[Records from a collection]
--------------------------------------------------

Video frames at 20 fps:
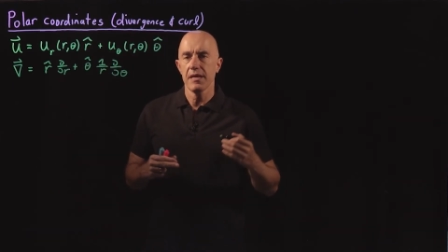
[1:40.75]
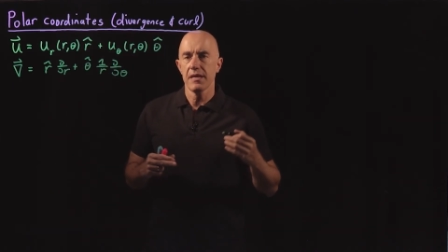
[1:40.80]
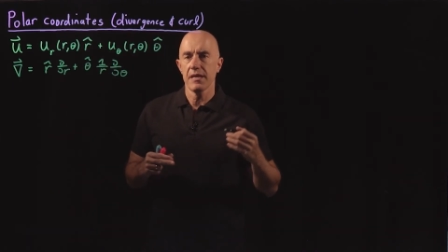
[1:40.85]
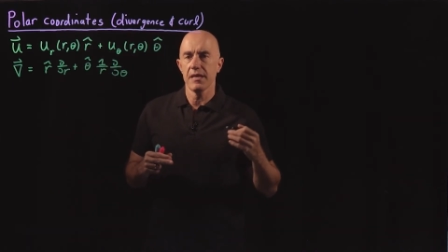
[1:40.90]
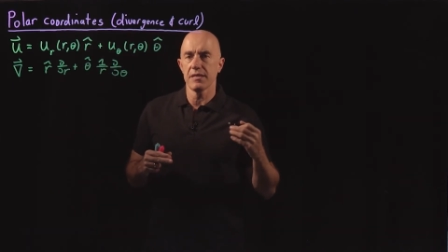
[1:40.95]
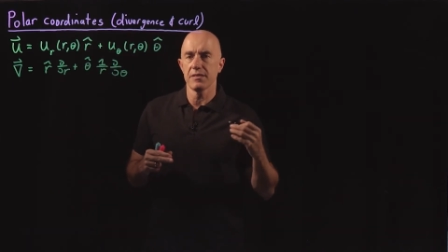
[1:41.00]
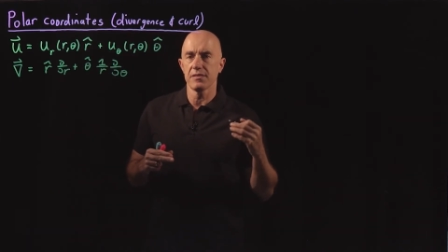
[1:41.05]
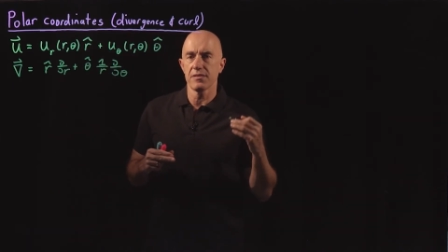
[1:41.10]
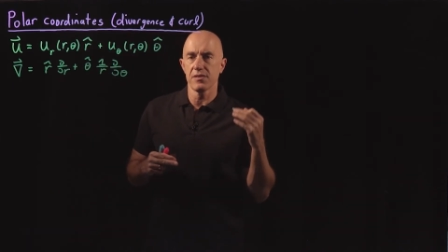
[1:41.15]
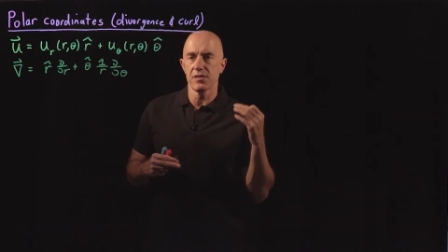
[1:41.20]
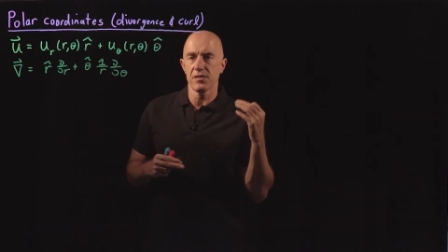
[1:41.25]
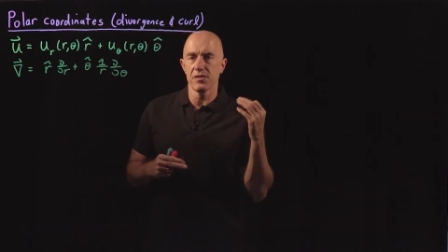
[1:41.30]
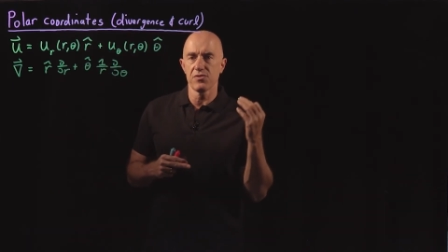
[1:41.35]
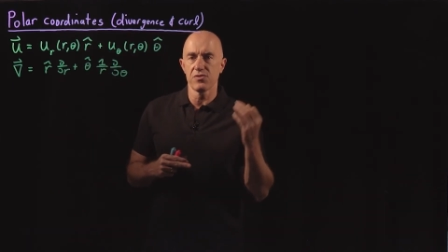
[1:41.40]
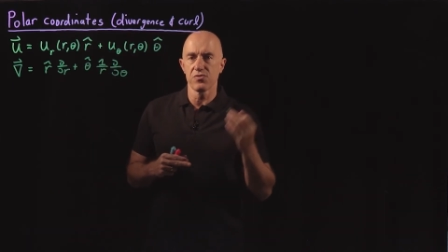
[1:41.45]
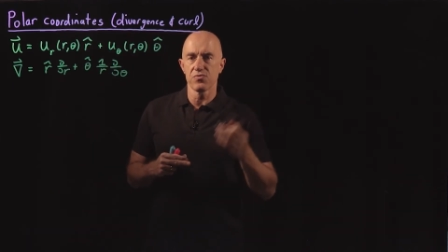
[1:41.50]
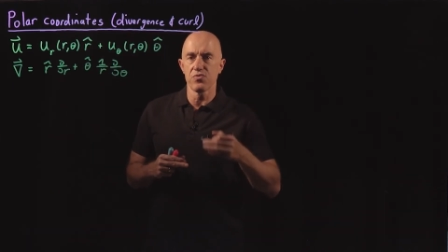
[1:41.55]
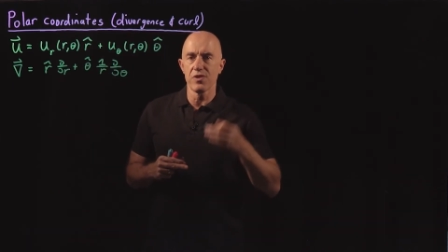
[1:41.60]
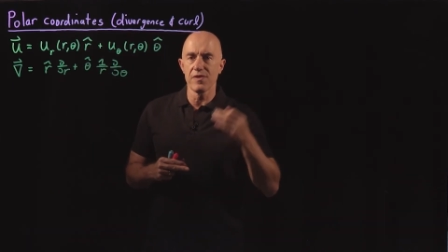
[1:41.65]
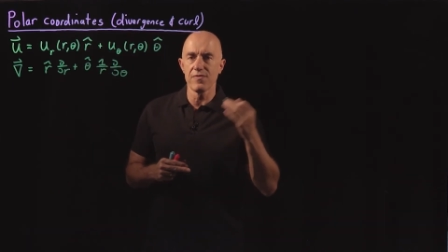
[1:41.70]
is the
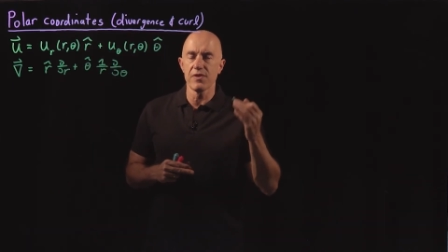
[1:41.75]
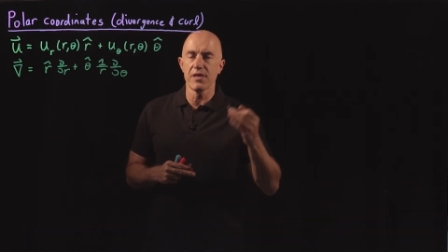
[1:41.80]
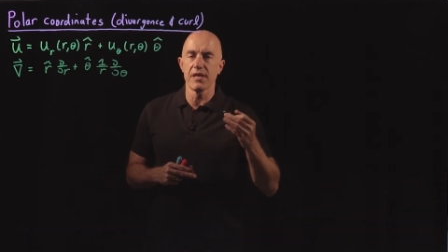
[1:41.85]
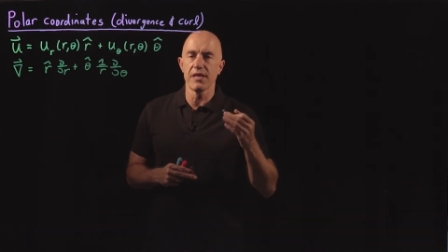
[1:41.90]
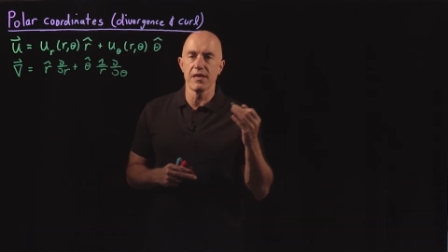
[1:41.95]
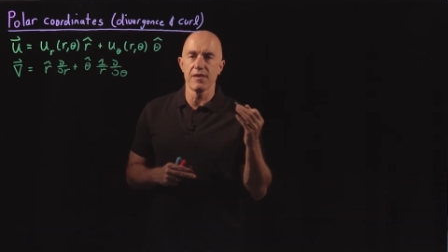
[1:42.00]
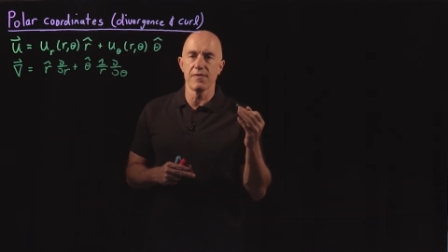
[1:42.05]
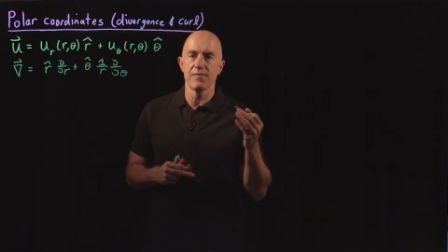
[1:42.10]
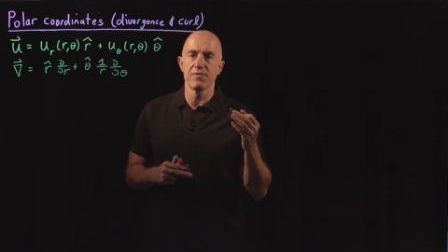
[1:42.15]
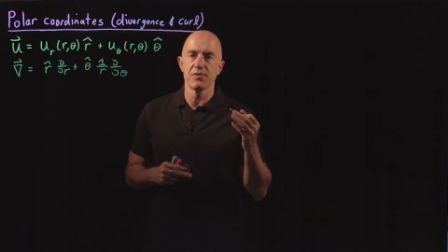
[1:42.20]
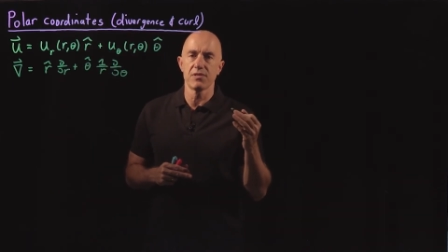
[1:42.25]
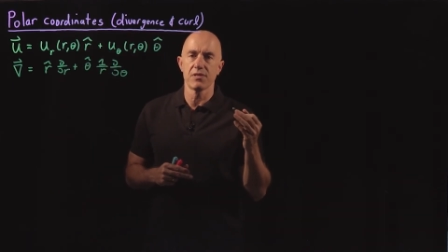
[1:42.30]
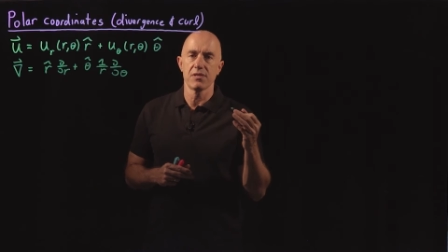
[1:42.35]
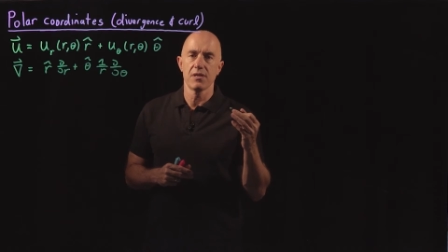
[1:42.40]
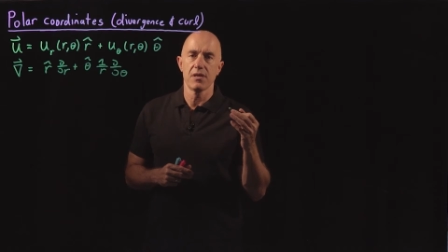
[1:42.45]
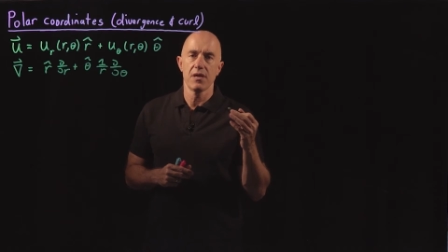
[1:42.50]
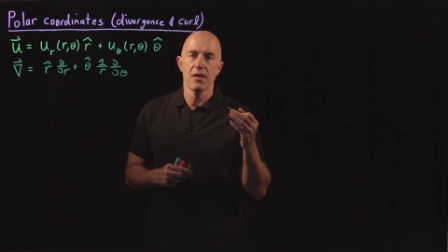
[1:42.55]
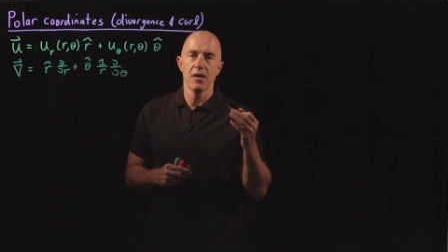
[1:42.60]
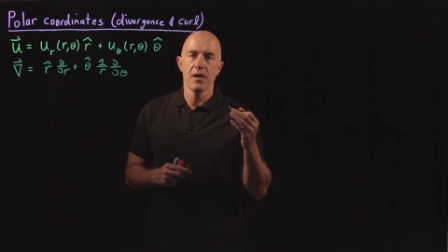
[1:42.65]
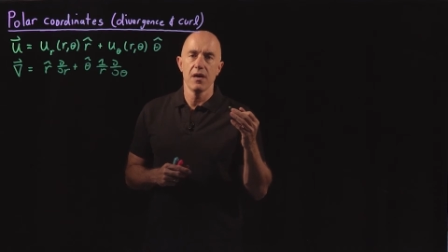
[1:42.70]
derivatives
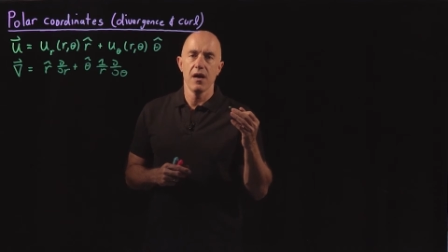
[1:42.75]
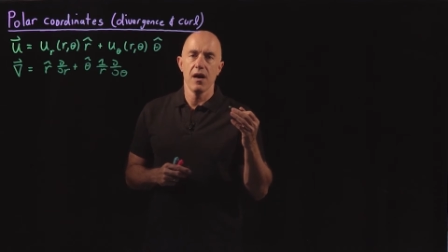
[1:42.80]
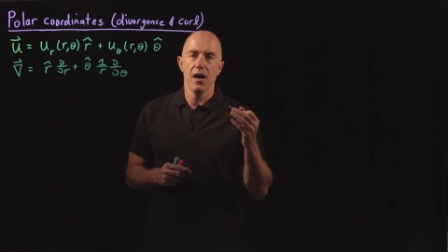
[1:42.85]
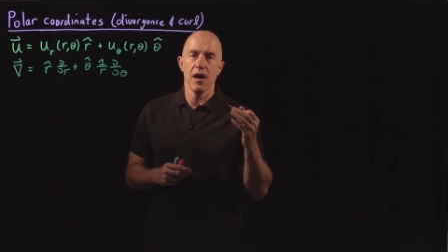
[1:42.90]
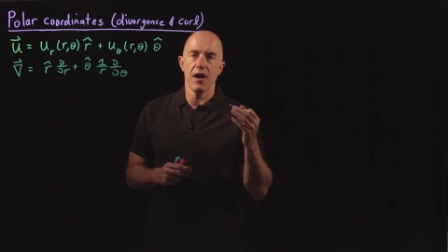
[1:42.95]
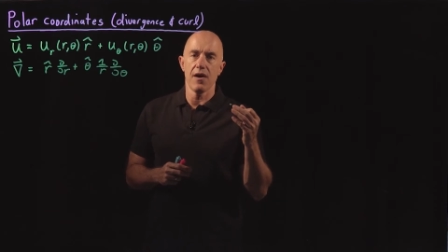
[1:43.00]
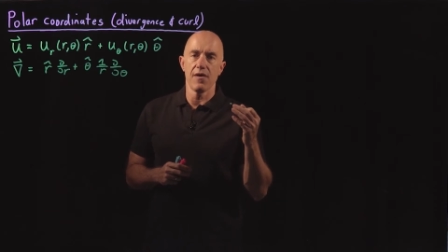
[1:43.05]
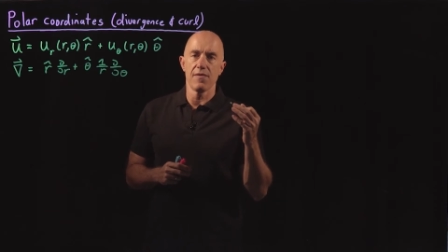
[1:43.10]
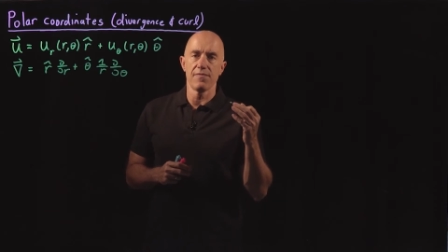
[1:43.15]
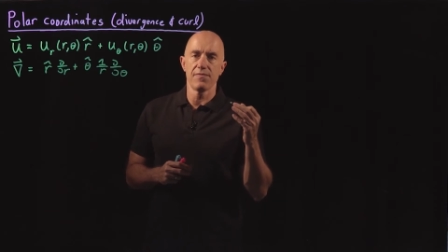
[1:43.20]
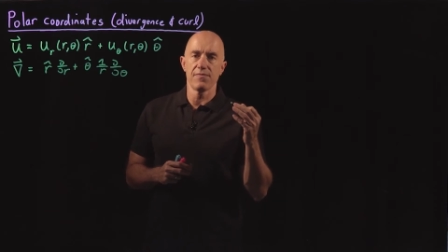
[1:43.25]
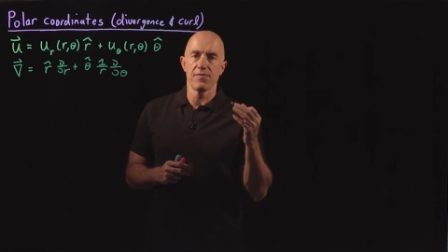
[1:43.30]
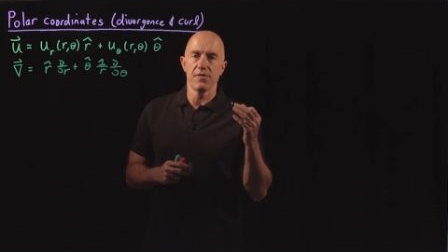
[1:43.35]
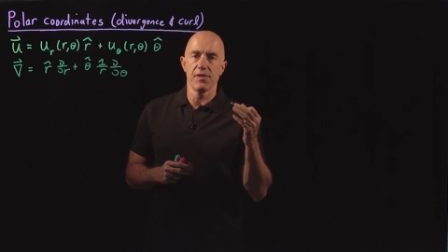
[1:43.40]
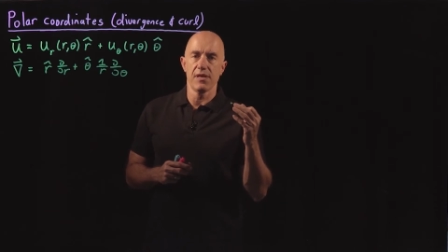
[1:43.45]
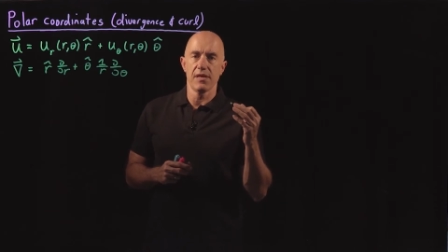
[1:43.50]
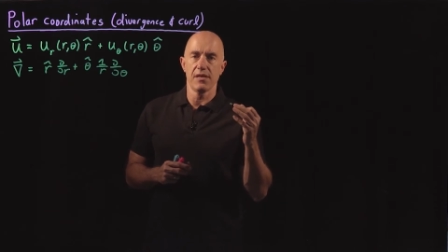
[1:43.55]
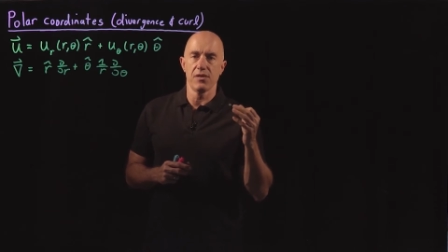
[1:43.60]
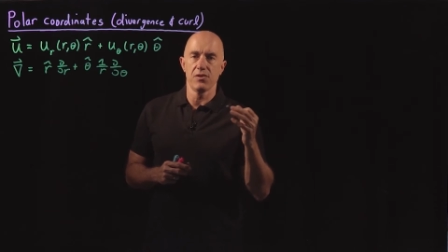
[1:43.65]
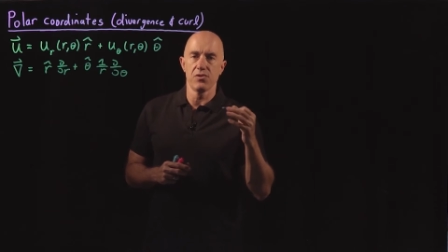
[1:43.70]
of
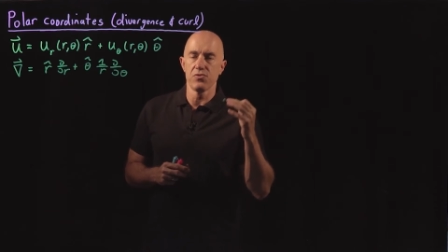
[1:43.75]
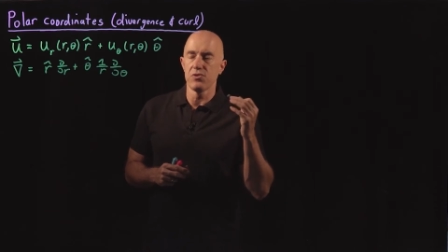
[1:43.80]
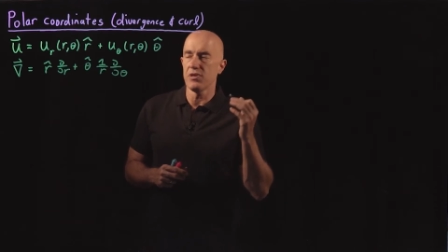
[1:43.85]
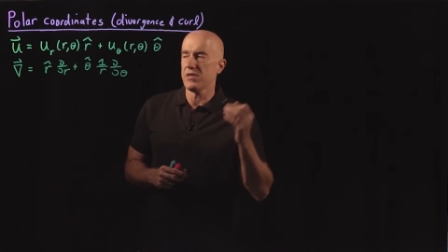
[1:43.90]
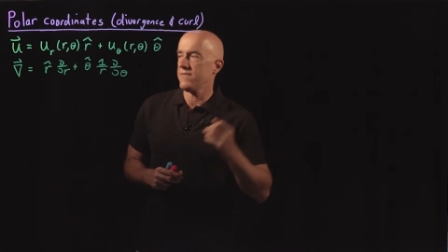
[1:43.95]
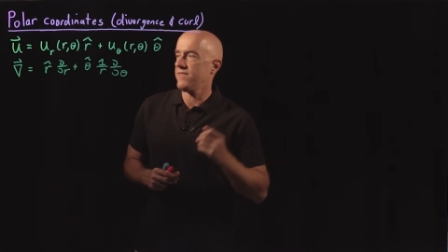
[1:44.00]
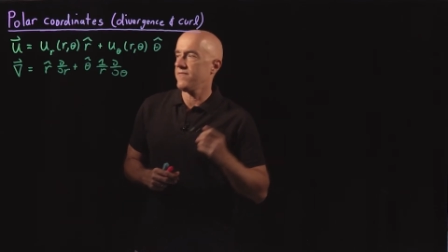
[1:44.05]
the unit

--------------------------------------------------

Task directions:
Every entry above should come back exactly as written, except for its pictures.

Reply:
Video frames at 20 fps:
[1:40.75]
[1:40.80]
[1:40.85]
[1:40.90]
[1:40.95]
[1:41.00]
[1:41.05]
[1:41.10]
[1:41.15]
[1:41.20]
[1:41.25]
[1:41.30]
[1:41.35]
[1:41.40]
[1:41.45]
[1:41.50]
[1:41.55]
[1:41.60]
[1:41.65]
[1:41.70]
is the
[1:41.75]
[1:41.80]
[1:41.85]
[1:41.90]
[1:41.95]
[1:42.00]
[1:42.05]
[1:42.10]
[1:42.15]
[1:42.20]
[1:42.25]
[1:42.30]
[1:42.35]
[1:42.40]
[1:42.45]
[1:42.50]
[1:42.55]
[1:42.60]
[1:42.65]
[1:42.70]
derivatives
[1:42.75]
[1:42.80]
[1:42.85]
[1:42.90]
[1:42.95]
[1:43.00]
[1:43.05]
[1:43.10]
[1:43.15]
[1:43.20]
[1:43.25]
[1:43.30]
[1:43.35]
[1:43.40]
[1:43.45]
[1:43.50]
[1:43.55]
[1:43.60]
[1:43.65]
[1:43.70]
of
[1:43.75]
[1:43.80]
[1:43.85]
[1:43.90]
[1:43.95]
[1:44.00]
[1:44.05]
the unit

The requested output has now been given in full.